To: Brumar89 who wrote (202175)4/12/2007 9:43:18 AM
From: KLP  Respond to of 793757
 
Precisely!! the liberal reportariat is silent, because Imus is suddenly not okay. They've shown that they don't disapprove for moral reasons; it's simply because Everybody's Talking About It.



To: Brumar89 who wrote (202175)4/13/2007 5:55:25 AM
From: Tom Clarke  Read Replies (3) | Respond to of 793757
 
Democratic politicians lose a soapbox with Imus

His show gave many of them a way to reach a national audience of white males -- a crucial voting bloc.
By Peter Wallsten
Times Staff Writer

April 13, 2007

WASHINGTON — They came by the hundreds that hot August day in tiny Johnson City, Tenn., gathering on an asphalt parking lot to meet Rep. Harold E. Ford Jr. It was not just that he might become the state's first black senator. More than that, even in Republican eastern Tennessee, the Democratic congressman was a celebrity — a regular guest on Don Imus' radio show.

And today, with Imus' career in tatters, the fate of the controversial shock jock is stirring quiet but heartfelt concern in an unlikely quarter: among Democratic politicians.

That's because, over the years, Democrats such as Ford came to count on Imus for the kind of sympathetic treatment that Republicans got from Rush Limbaugh or Sean Hannity.

Equally important, Imus gave Democrats a pipeline to a crucial voting bloc that was perennially hard for them to reach: politically independent white men.

With Imus' show canceled indefinitely because of his remarks about the Rutgers University women's basketball team, some Democratic strategists are worried about how to fill the void. For a national radio audience of white men, Democrats see few if any alternatives.

"This is a real bind for Democrats," said Dan Gerstein, an advisor to one of Imus' favorite regulars, Sen. Joe Lieberman (I-Conn.). "Talk radio has become primarily the province of the right, and the blogosphere is largely the province of the left. If Imus loses his microphone, there aren't many other venues like it around."

Jim Farrell, a former aide to 2000 presidential candidate and Imus regular Bill Bradley, said the firing "creates a vacuum."

This week, when Sen. Christopher J. Dodd (D-Conn.) was asked by CNN why he picked Imus' show to announce his presidential candidacy, Dodd explained: "He's got a huge audience; he gives you enough time to talk, not a 30-second sound bite, a chance to explain your views; … and a chance to reach the audience who doesn't always watch the Sunday morning talk shows."

Though Imus was a regular destination for the likes of Dodd, Ford, Lieberman, 2004 Democratic presidential nominee Sen. John F. Kerry and others — as well as such GOP figures as Sen. John McCain of Arizona — his influence has long been debated.

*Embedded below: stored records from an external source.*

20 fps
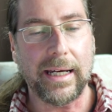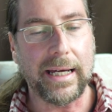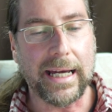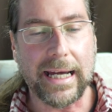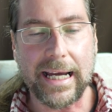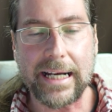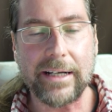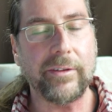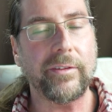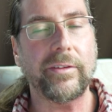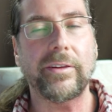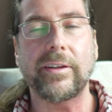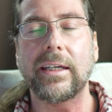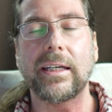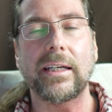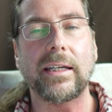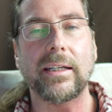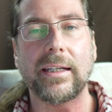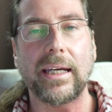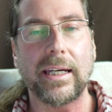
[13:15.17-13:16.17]
I don't
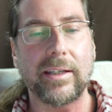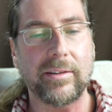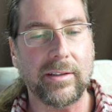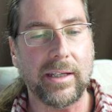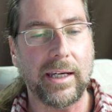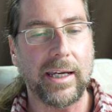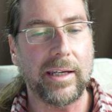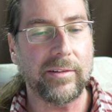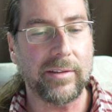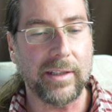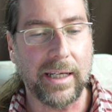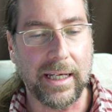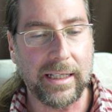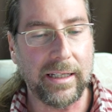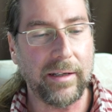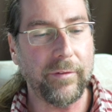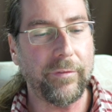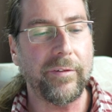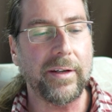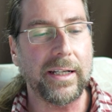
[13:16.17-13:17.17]
think it has
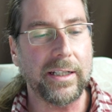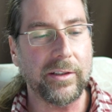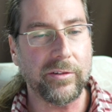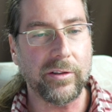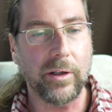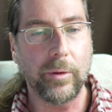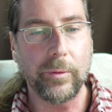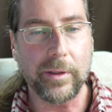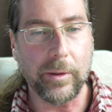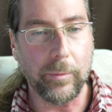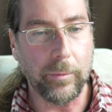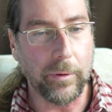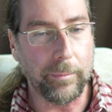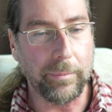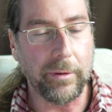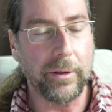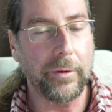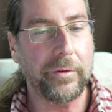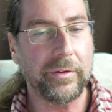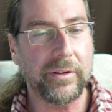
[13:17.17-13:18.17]
any effect. So they were
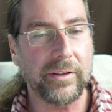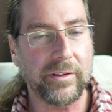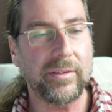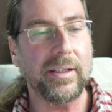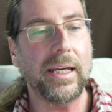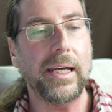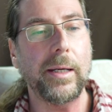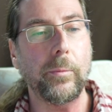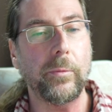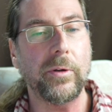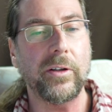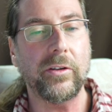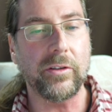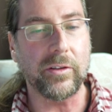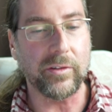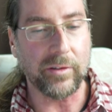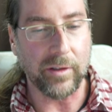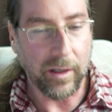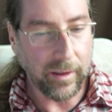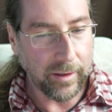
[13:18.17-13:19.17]
both the same, which
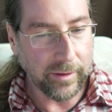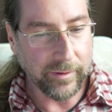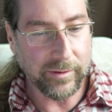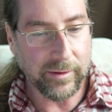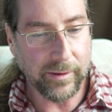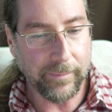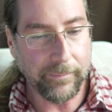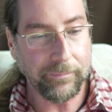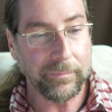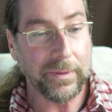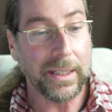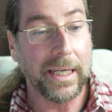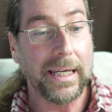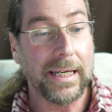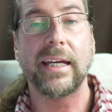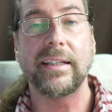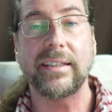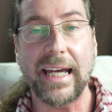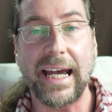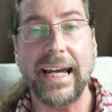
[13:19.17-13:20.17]
is awesome.
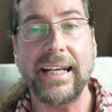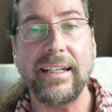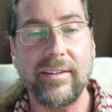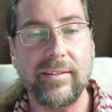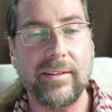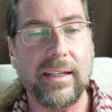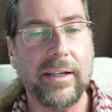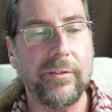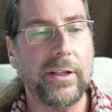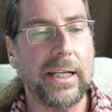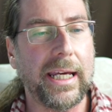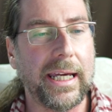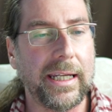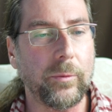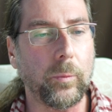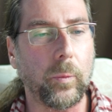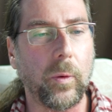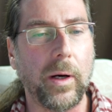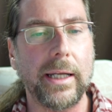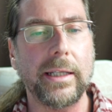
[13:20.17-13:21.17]
The ID.7
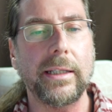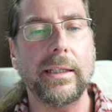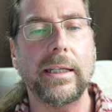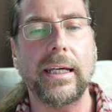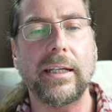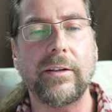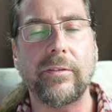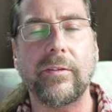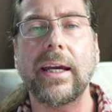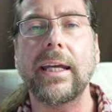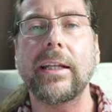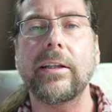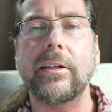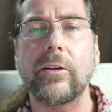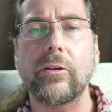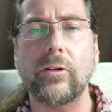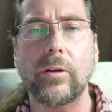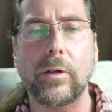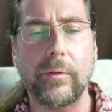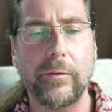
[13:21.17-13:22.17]
had one
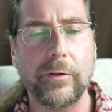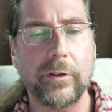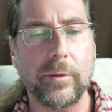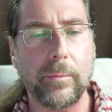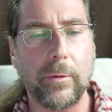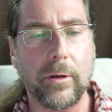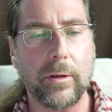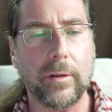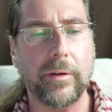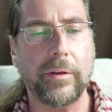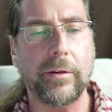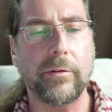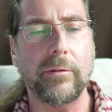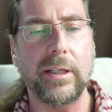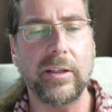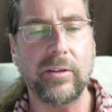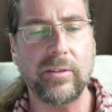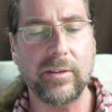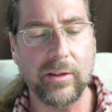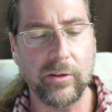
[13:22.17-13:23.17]
advantage over the Model
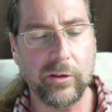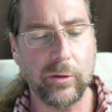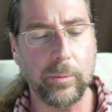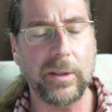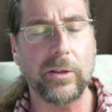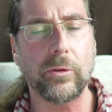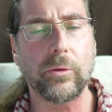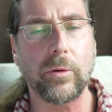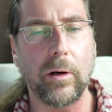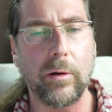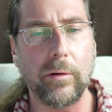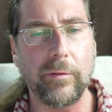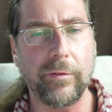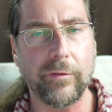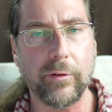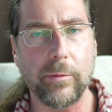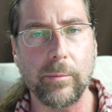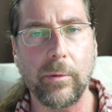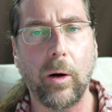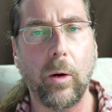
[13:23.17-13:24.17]
3. Since we drove
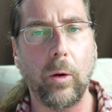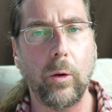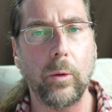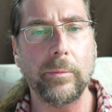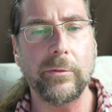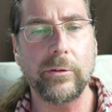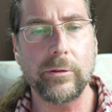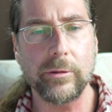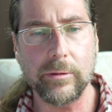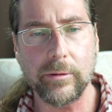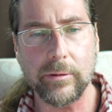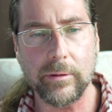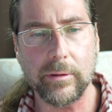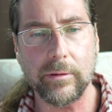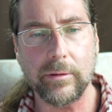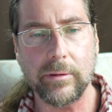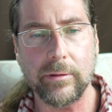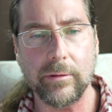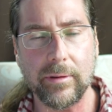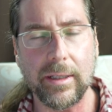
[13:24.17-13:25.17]
from home
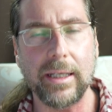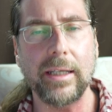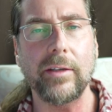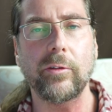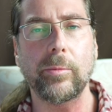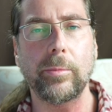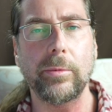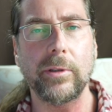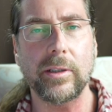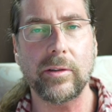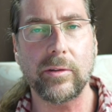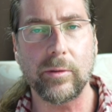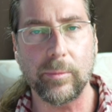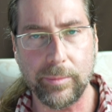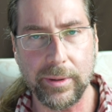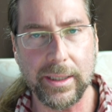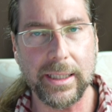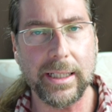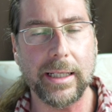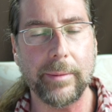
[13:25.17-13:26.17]
to Regensburg to
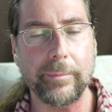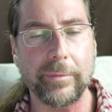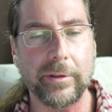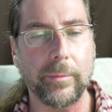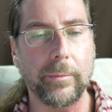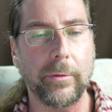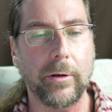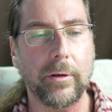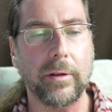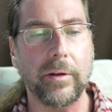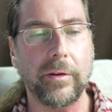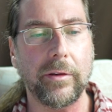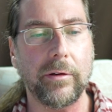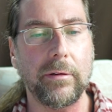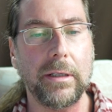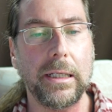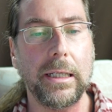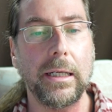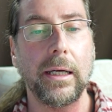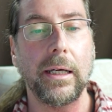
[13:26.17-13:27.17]
pick up the Model
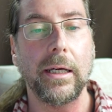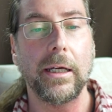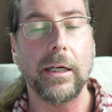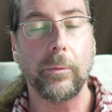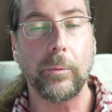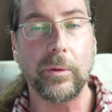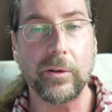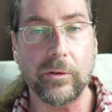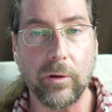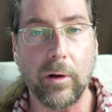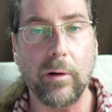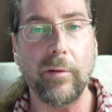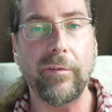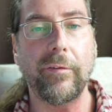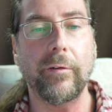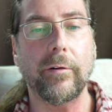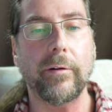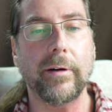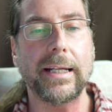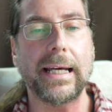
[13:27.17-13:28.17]
3, we drove
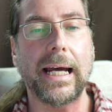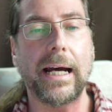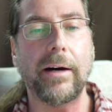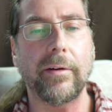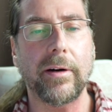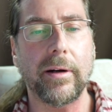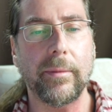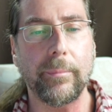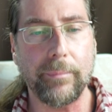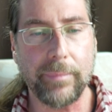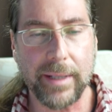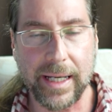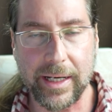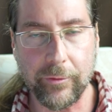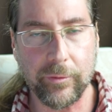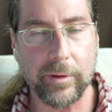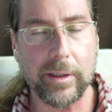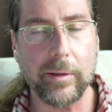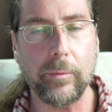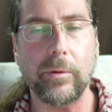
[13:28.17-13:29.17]
for an hour.
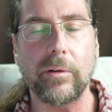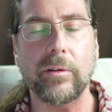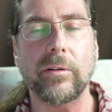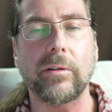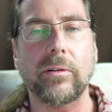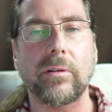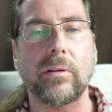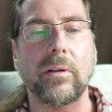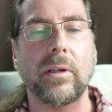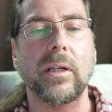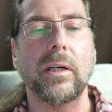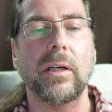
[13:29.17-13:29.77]
Battery was,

Talkers Magazine ranks him far below Limbaugh and liberal Ed Schultz in terms of power. His audience is dwarfed by many others, and he is not heard in some major markets [though his show was simulcast on cable TV]. One senior Democratic strategist, requesting anonymity to avoid insulting some of his party's power players, said the show was no more than a "locker room for middle-age politicians."

Not all high-level Democrats were drawn to the self-styled "I-Man." Sen. Hillary Rodham Clinton (D-N.Y.), a party presidential front-runner and a frequent target of Imus' jokes, said she never had the desire to appear.

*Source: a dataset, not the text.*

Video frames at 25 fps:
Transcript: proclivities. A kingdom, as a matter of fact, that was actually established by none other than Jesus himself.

Sen. Barack Obama (D-Ill.), the other current front-runner, appeared once — but he was the first presidential candidate to call this week for Imus' ouster.

Ford strategists believe his relationship with Imus was central to earning credibility in the eyes of white voters in conservative regions of Tennessee. "That's how I got to know Harold, seeing him on Imus," said Ben Scharfstein, owner of the One Stop convenience store in Johnson City, who turned over his parking lot that August day for the campaign event.

But even Scharfstein said he had now had it with Imus. "I'm going to have to turn Don off now," he said. "His ego has gotten ahead of himself, and that's not worth watching."

And Ford was hardly leaping to the defense of his radio ally despite repeated on-air pleas from Imus to appear in his defense. Ford on Thursday called Imus' statements "reprehensible," though he added that Imus was a friend and a "decent man."